『家族信託』という仕組みは、遺言の代用機能として直近の遺産の受取人(1次相続人)の指定だけでなく、その次の相続(2次相続)以降の財産の承継者も指定できる画期的な手法です。この機能を上手に活用することで、“争族対策”を実現できる可能性がある訳ですが、ここでは、そもそも家族信託を「検討すること」自体が、“争族対策”になるというお話をしたいと思います。
遺言との違い
遺言は単独行為、つまり自分一人で勝手に作ることができます。したがって、税理士や司法書士等には相談するけれども、配偶者や子など身近な家族に一切相談せずに作成する方も多く、本人が亡くなってから初めて遺言の内容を知って困惑する相続人は少なくありません。
一方、家族信託は原則単独ではできず、託す相手(「受託者」といい、典型的には子がなります)が存在します。
現在自分がどんな財産を持っていて、それを今後どのように消費又は運用し、最終的に遺産を誰に渡したいか、これらについて受託者となる子に伝えなければ、そもそも最適な家族信託の設計・検討はできません。
また、託す相手が、例えば長男でも、配偶者や他の子には内緒で計画を実行することも好ましくありません。
受託者とならない他の家族全員も参加した話し合いの場(家族会議)で、家族信託という選択肢を含めた方策の検討がとても大切な工程だと言えます。家族信託は、まだ世間一般にはなじみの薄い最先端の手法ですので、家族全員が同じレベルの情報と正しい理解を共有するところが出発点です。
家族会議の効果
相続は、遺す側と遺される側の“想い”が一致するのが理想的であり、両者の想いを擦り合わせる作業が大切です。
その意味で、前述のとおり家族会議の開催を前提とする家族信託は、“想い”を擦り合せる作業が工程に自然に組み込まれることから、その検討段階においても大きな意義があると言えます。
結果として家族信託を実行する(信託契約を締結する)かどうかは大きな問題ではなく、老親が元気なうちに、今後の財産管理とその先の資産承継について家族全員が専門家を交えて話し合うことができれば、“想い”は通じ、“争族”の火種はほぼ解消できることが多いです。

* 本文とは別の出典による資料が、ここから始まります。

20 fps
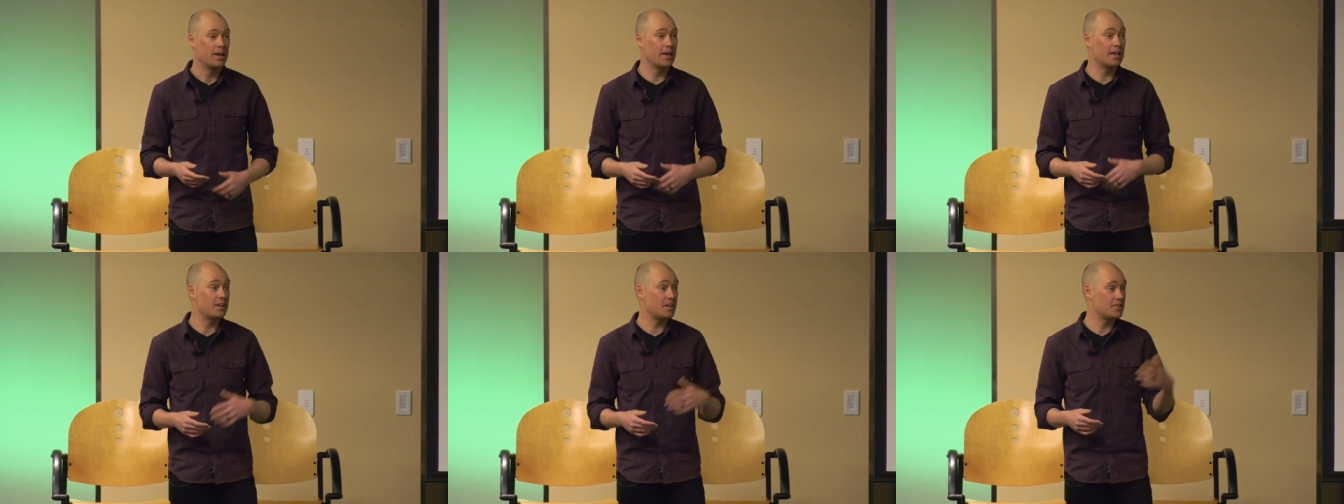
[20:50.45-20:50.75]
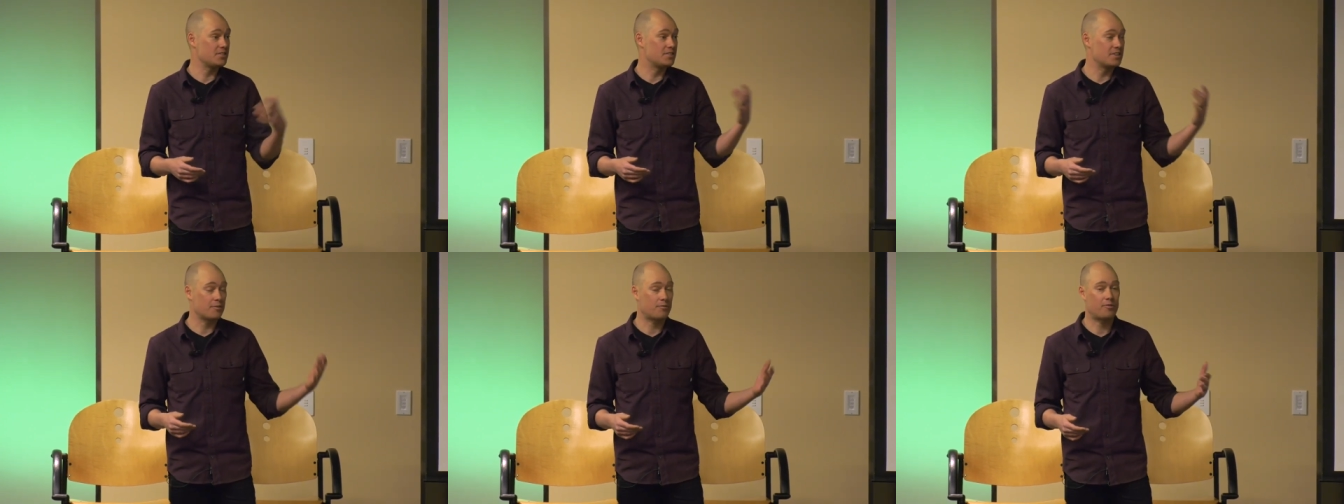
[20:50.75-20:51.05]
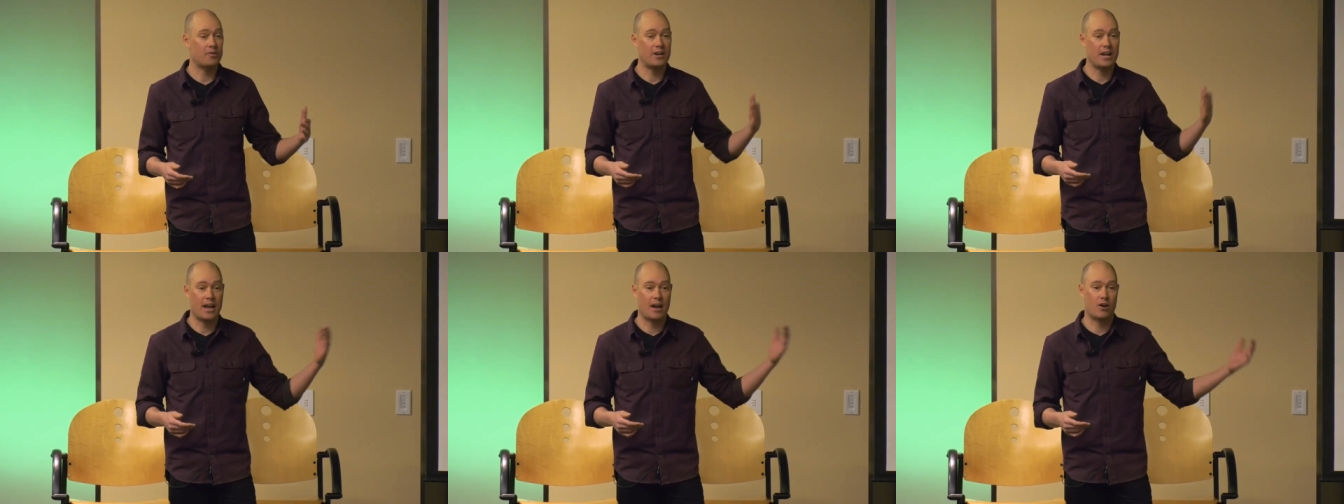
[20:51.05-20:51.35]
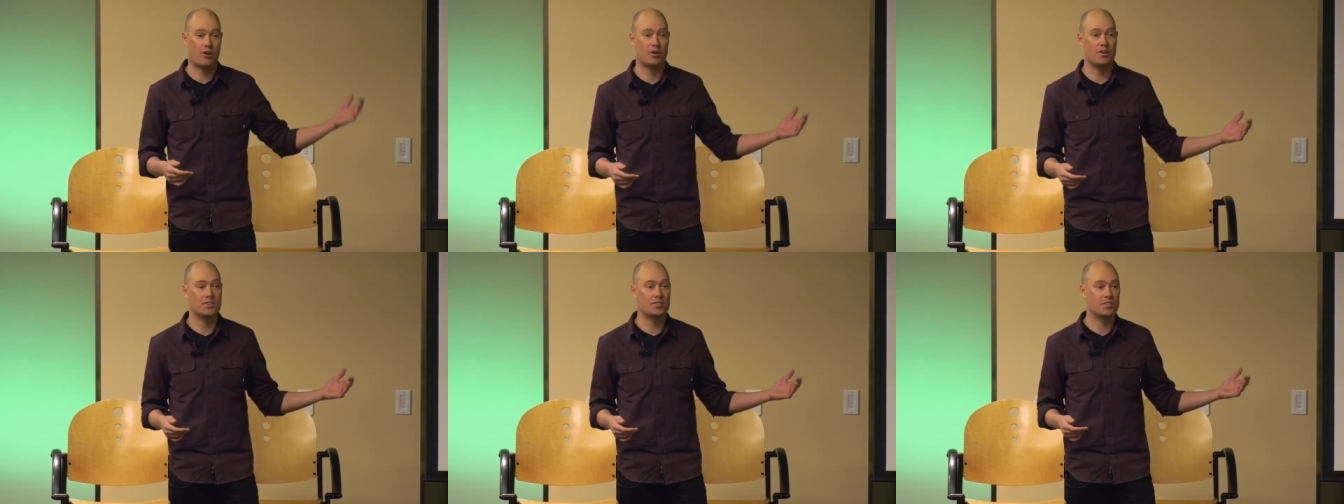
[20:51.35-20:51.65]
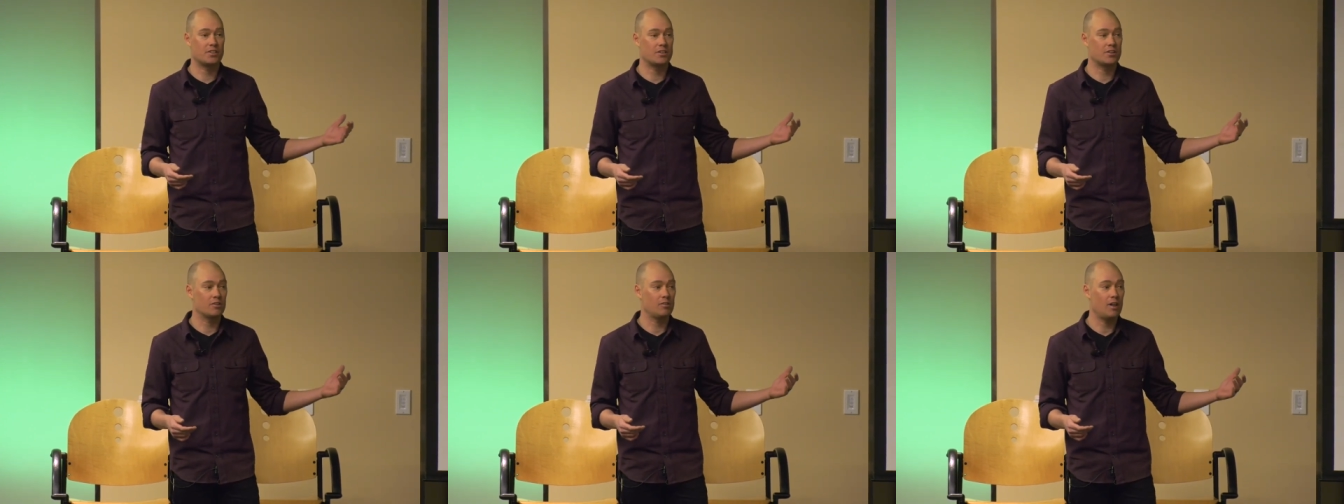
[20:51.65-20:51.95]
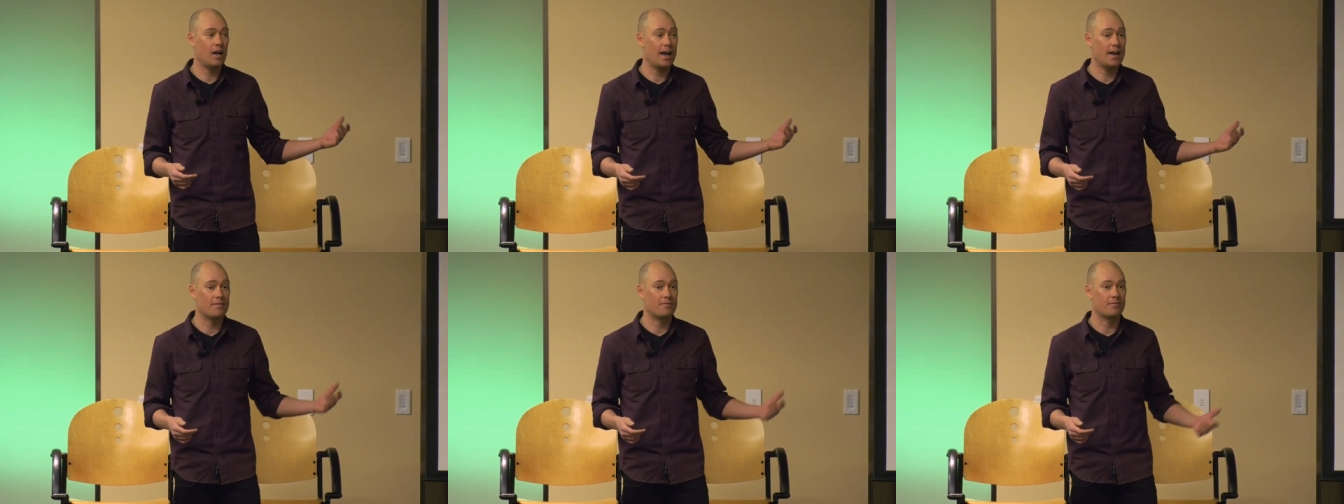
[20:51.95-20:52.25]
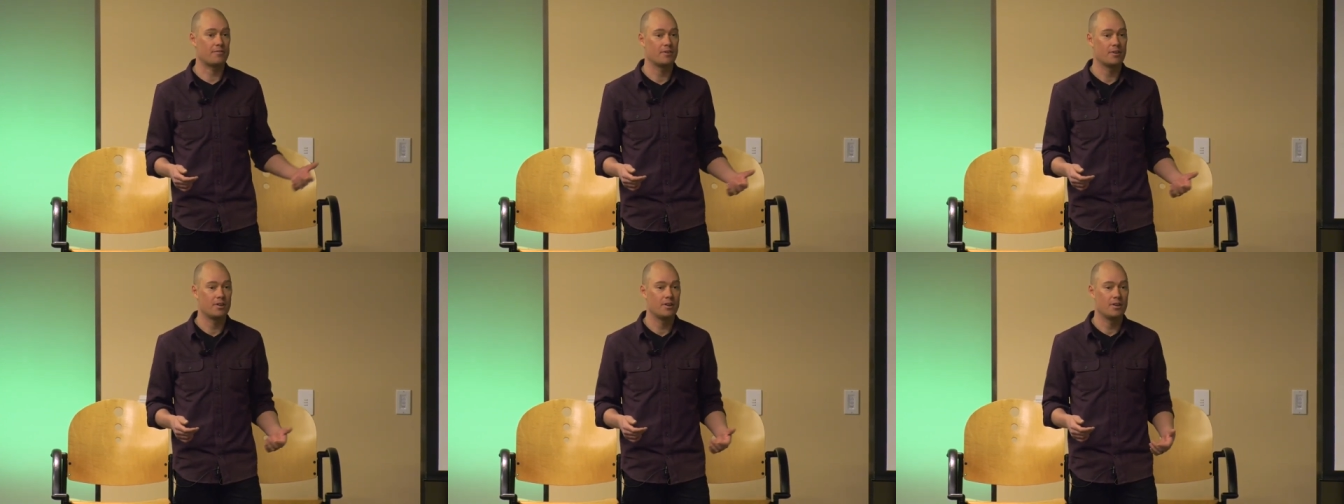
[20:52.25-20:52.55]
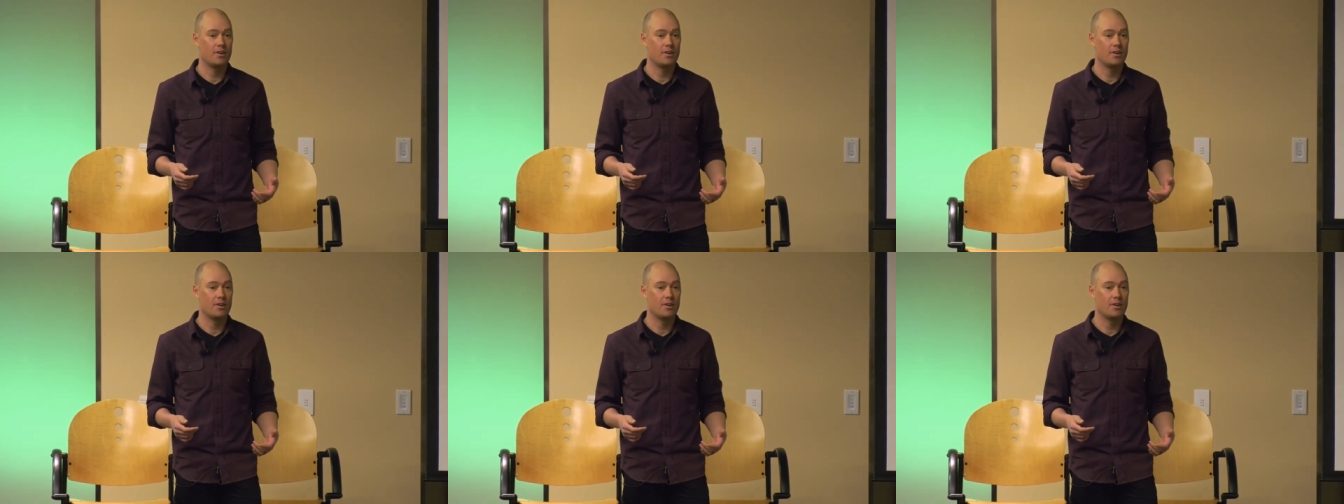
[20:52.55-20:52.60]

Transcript: in different areas in their life.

家族で話し合いの場を設ければ、逆に子同士の喧嘩が始まることを心配する方がいます。ただ、そのような家族は、家族会議を開かなくても、将来必ず揉めます。そうであれば、親の目の前で喧嘩をさせ、それを目の当たりにして、「やはり親が決めておくべきだ」という想いに至れば、それもまた争族対策の第一歩になり、危機感・使命感をもって遺言や家族信託を検討頂くことができるでしょう。
≪家族会議をするメリット≫
①老親の今後の希望(終の棲家、財産の消費・運用の方法)を家族で把握し、安心できるサポート体制を構築できる。
②予め老親の介護等を主体的に担う子を決め、それを前提にその子に多めに遺産を渡すことを他の子も納得の上で決められる(等分が公平とは限りません)。
③引き継ぐ側の希望も老親に伝えることで、親の独りよがりの資産承継ではなく、家族が望む形で資産を引き継がせることができる。